◆ Try it ◆
Return every record below exactly as written, but leave out the pictures.

◆ Input data ◆
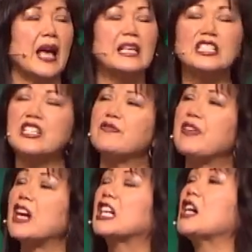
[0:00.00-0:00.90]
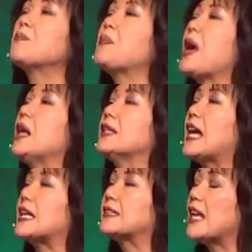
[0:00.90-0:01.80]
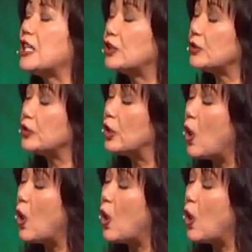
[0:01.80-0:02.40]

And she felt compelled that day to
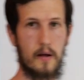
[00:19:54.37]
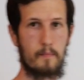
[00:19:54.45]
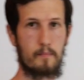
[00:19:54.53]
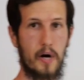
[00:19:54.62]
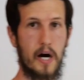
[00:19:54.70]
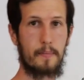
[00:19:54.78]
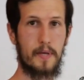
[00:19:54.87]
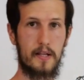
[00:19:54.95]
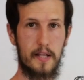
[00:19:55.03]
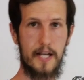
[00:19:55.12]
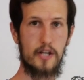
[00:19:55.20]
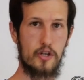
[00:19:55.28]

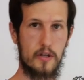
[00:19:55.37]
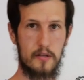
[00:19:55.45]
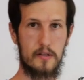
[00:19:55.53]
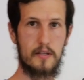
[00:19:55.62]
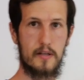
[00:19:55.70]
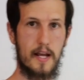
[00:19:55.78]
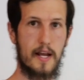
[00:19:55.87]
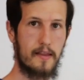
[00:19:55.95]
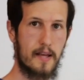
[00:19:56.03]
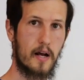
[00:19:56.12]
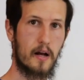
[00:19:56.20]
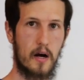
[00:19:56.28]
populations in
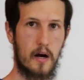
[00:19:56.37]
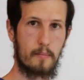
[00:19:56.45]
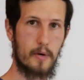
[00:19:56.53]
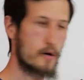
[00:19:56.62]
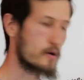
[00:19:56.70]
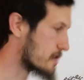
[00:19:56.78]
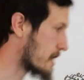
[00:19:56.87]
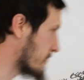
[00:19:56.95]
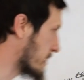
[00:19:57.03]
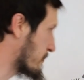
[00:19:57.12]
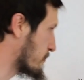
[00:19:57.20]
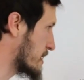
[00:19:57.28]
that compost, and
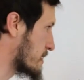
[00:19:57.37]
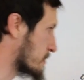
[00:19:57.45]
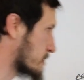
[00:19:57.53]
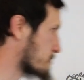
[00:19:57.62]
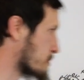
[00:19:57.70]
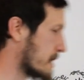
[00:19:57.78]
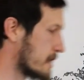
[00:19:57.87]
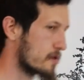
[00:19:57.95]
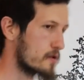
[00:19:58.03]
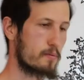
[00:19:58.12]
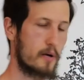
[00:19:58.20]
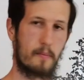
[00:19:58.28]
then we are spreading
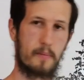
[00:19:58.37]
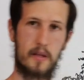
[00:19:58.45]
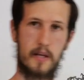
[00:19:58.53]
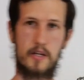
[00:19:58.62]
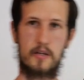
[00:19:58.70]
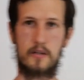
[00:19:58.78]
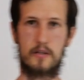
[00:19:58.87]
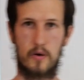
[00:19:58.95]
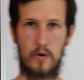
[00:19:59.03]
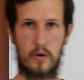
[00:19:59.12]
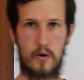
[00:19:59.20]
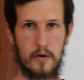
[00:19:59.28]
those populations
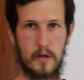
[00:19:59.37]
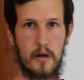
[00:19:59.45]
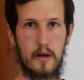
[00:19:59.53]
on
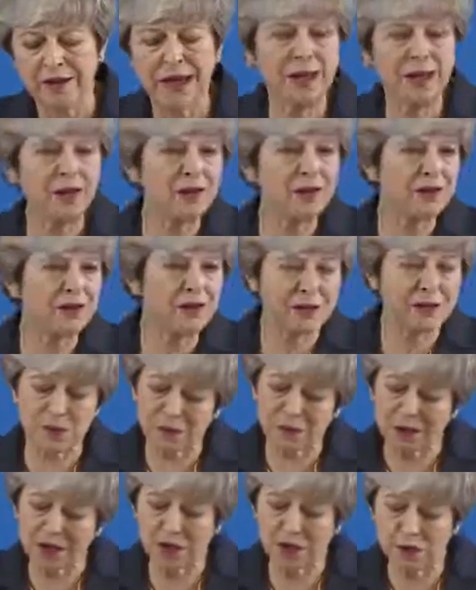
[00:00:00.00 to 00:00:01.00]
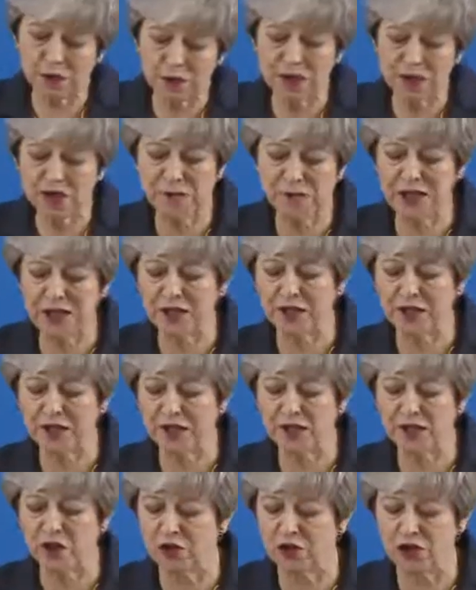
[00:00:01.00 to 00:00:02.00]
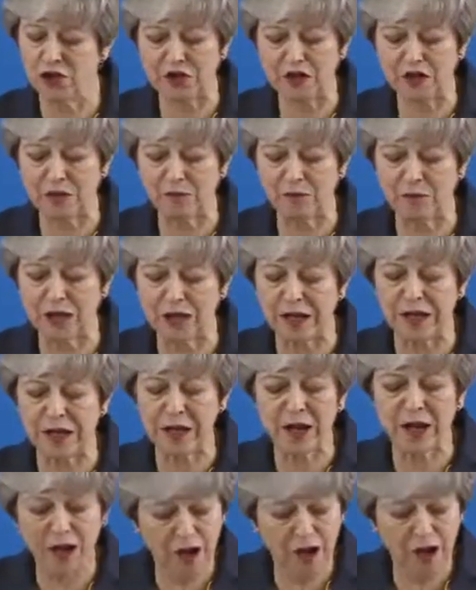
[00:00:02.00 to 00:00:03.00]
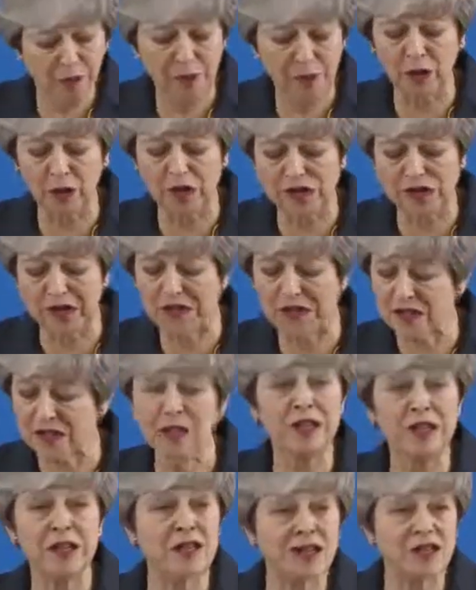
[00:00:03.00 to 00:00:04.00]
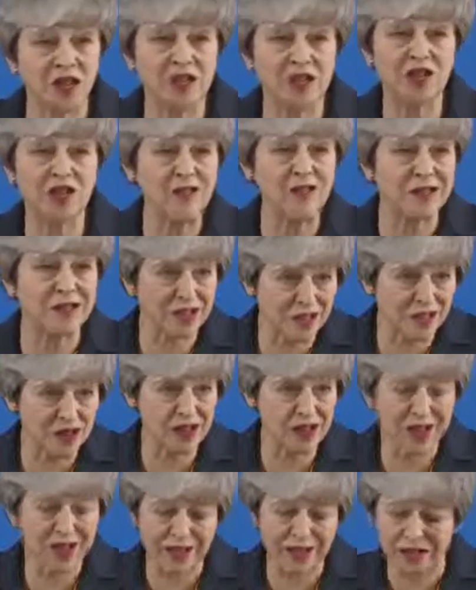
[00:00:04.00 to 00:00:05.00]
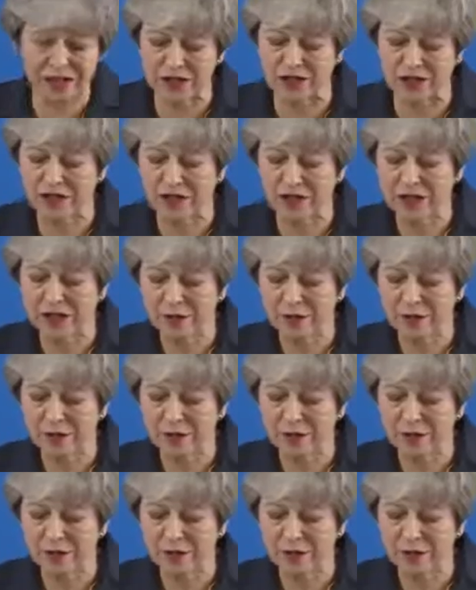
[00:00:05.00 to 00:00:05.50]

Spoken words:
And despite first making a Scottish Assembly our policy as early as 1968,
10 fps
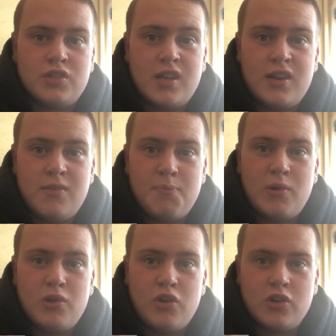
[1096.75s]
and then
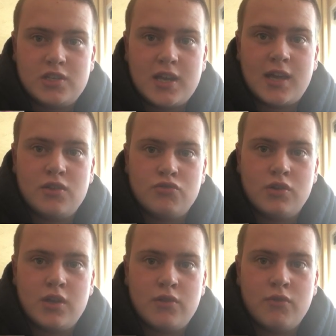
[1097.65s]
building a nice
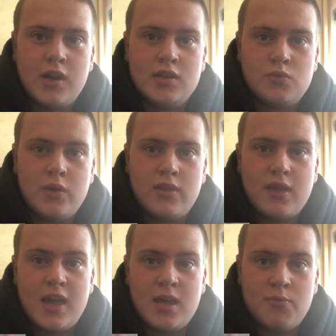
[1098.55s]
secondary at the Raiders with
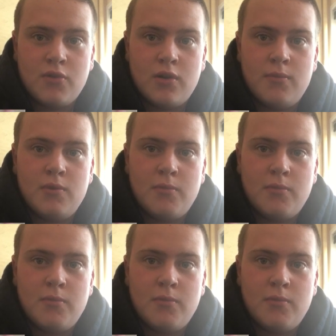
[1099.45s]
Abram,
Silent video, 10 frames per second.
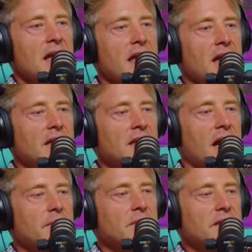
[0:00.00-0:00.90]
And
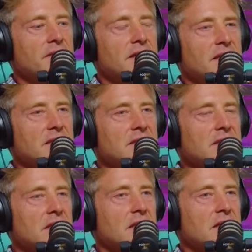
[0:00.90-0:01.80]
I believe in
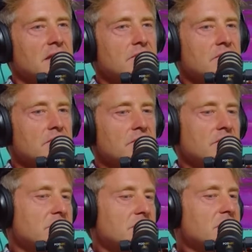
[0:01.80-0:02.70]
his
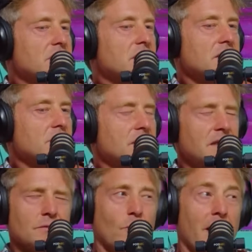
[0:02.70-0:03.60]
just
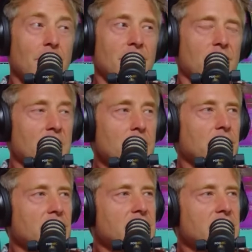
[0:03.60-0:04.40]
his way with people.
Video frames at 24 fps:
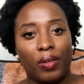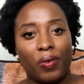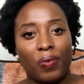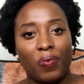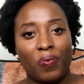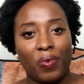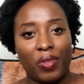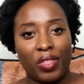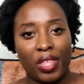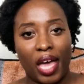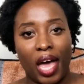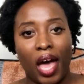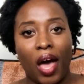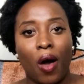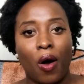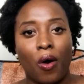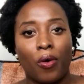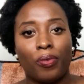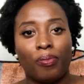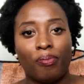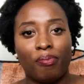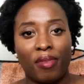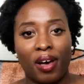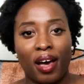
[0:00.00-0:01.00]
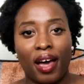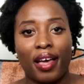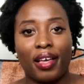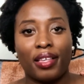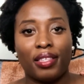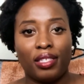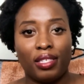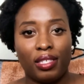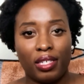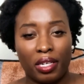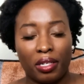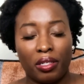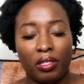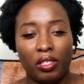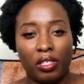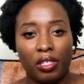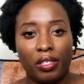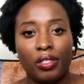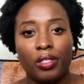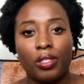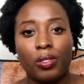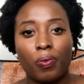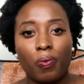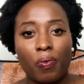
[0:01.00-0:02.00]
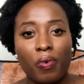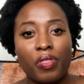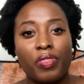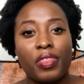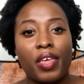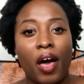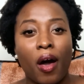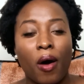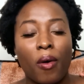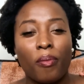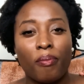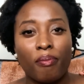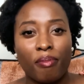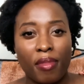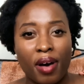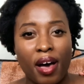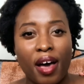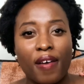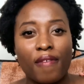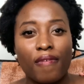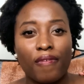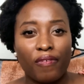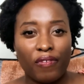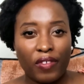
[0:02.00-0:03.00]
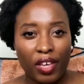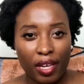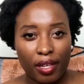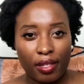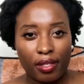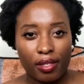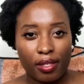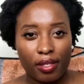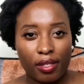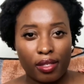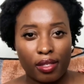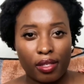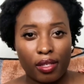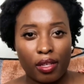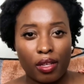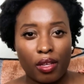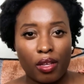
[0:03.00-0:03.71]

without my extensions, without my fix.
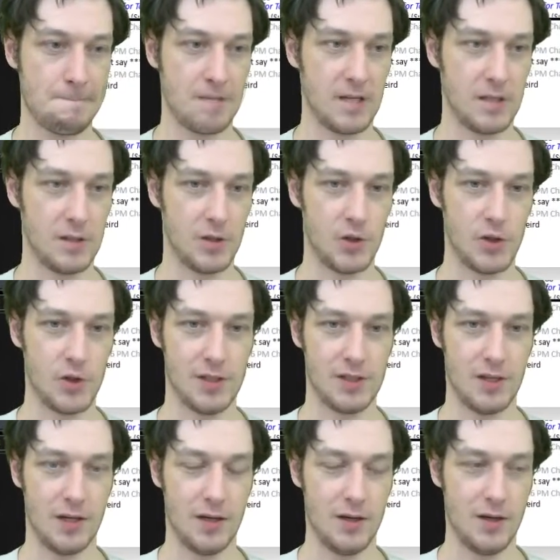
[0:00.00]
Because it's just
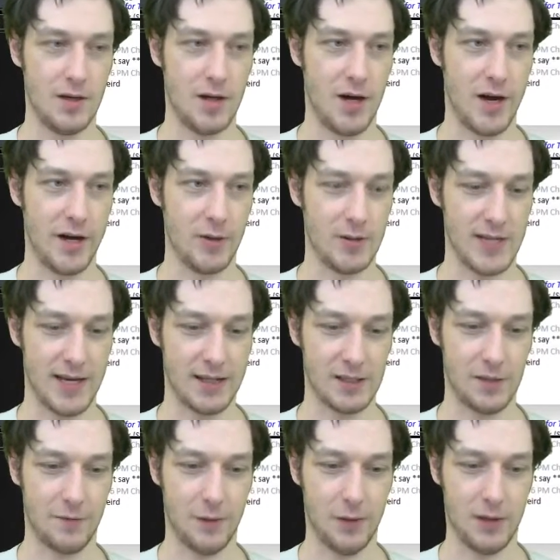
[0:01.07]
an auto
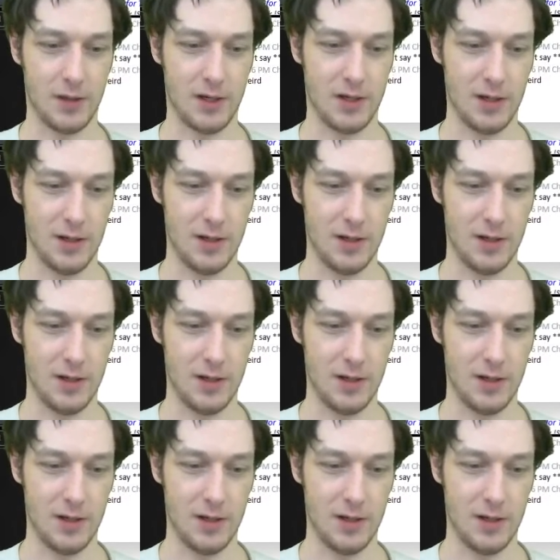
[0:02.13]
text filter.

◆ Solution ◆
[0:00.00-0:00.90]
[0:00.90-0:01.80]
[0:01.80-0:02.40]

And she felt compelled that day to
[00:19:54.37]
[00:19:54.45]
[00:19:54.53]
[00:19:54.62]
[00:19:54.70]
[00:19:54.78]
[00:19:54.87]
[00:19:54.95]
[00:19:55.03]
[00:19:55.12]
[00:19:55.20]
[00:19:55.28]

[00:19:55.37]
[00:19:55.45]
[00:19:55.53]
[00:19:55.62]
[00:19:55.70]
[00:19:55.78]
[00:19:55.87]
[00:19:55.95]
[00:19:56.03]
[00:19:56.12]
[00:19:56.20]
[00:19:56.28]
populations in
[00:19:56.37]
[00:19:56.45]
[00:19:56.53]
[00:19:56.62]
[00:19:56.70]
[00:19:56.78]
[00:19:56.87]
[00:19:56.95]
[00:19:57.03]
[00:19:57.12]
[00:19:57.20]
[00:19:57.28]
that compost, and
[00:19:57.37]
[00:19:57.45]
[00:19:57.53]
[00:19:57.62]
[00:19:57.70]
[00:19:57.78]
[00:19:57.87]
[00:19:57.95]
[00:19:58.03]
[00:19:58.12]
[00:19:58.20]
[00:19:58.28]
then we are spreading
[00:19:58.37]
[00:19:58.45]
[00:19:58.53]
[00:19:58.62]
[00:19:58.70]
[00:19:58.78]
[00:19:58.87]
[00:19:58.95]
[00:19:59.03]
[00:19:59.12]
[00:19:59.20]
[00:19:59.28]
those populations
[00:19:59.37]
[00:19:59.45]
[00:19:59.53]
on
[00:00:00.00 to 00:00:01.00]
[00:00:01.00 to 00:00:02.00]
[00:00:02.00 to 00:00:03.00]
[00:00:03.00 to 00:00:04.00]
[00:00:04.00 to 00:00:05.00]
[00:00:05.00 to 00:00:05.50]

Spoken words:
And despite first making a Scottish Assembly our policy as early as 1968,
10 fps
[1096.75s]
and then
[1097.65s]
building a nice
[1098.55s]
secondary at the Raiders with
[1099.45s]
Abram,
Silent video, 10 frames per second.
[0:00.00-0:00.90]
And
[0:00.90-0:01.80]
I believe in
[0:01.80-0:02.70]
his
[0:02.70-0:03.60]
just
[0:03.60-0:04.40]
his way with people.
Video frames at 24 fps:
[0:00.00-0:01.00]
[0:01.00-0:02.00]
[0:02.00-0:03.00]
[0:03.00-0:03.71]

without my extensions, without my fix.
[0:00.00]
Because it's just
[0:01.07]
an auto
[0:02.13]
text filter.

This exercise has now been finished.